───── MATERIAL FOR THE TASK
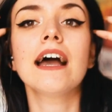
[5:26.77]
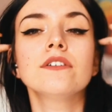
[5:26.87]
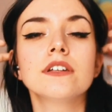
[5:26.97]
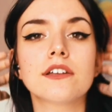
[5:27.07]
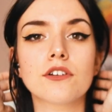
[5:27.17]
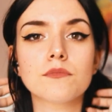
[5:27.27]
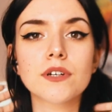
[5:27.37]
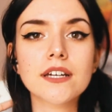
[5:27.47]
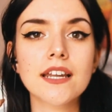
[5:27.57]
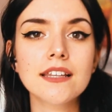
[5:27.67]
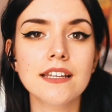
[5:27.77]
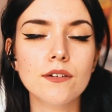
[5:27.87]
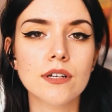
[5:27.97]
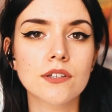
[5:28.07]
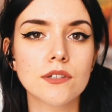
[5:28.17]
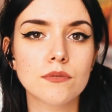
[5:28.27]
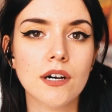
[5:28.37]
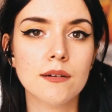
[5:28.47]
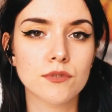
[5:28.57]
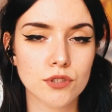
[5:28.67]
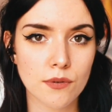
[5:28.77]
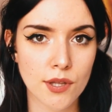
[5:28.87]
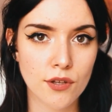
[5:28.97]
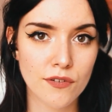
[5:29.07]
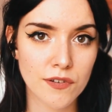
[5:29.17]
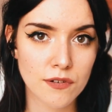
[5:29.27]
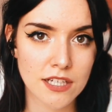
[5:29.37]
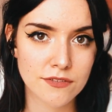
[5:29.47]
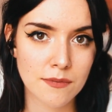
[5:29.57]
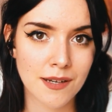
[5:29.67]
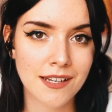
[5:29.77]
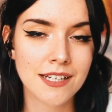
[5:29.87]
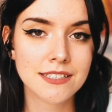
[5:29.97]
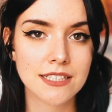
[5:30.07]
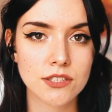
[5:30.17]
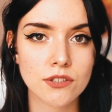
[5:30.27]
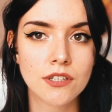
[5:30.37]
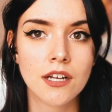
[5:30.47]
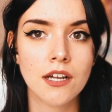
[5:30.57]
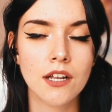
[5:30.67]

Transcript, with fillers: Hay un error muy grande cuando dibujamos sobre todo figuras femeninas que son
──────────
**WHAT IS REQUIRED:** Each of the entries above must be copied exactly, but the pictures stay out.

**RESPONSE AREA:**
[5:26.77]
[5:26.87]
[5:26.97]
[5:27.07]
[5:27.17]
[5:27.27]
[5:27.37]
[5:27.47]
[5:27.57]
[5:27.67]
[5:27.77]
[5:27.87]
[5:27.97]
[5:28.07]
[5:28.17]
[5:28.27]
[5:28.37]
[5:28.47]
[5:28.57]
[5:28.67]
[5:28.77]
[5:28.87]
[5:28.97]
[5:29.07]
[5:29.17]
[5:29.27]
[5:29.37]
[5:29.47]
[5:29.57]
[5:29.67]
[5:29.77]
[5:29.87]
[5:29.97]
[5:30.07]
[5:30.17]
[5:30.27]
[5:30.37]
[5:30.47]
[5:30.57]
[5:30.67]

Transcript, with fillers: Hay un error muy grande cuando dibujamos sobre todo figuras femeninas que son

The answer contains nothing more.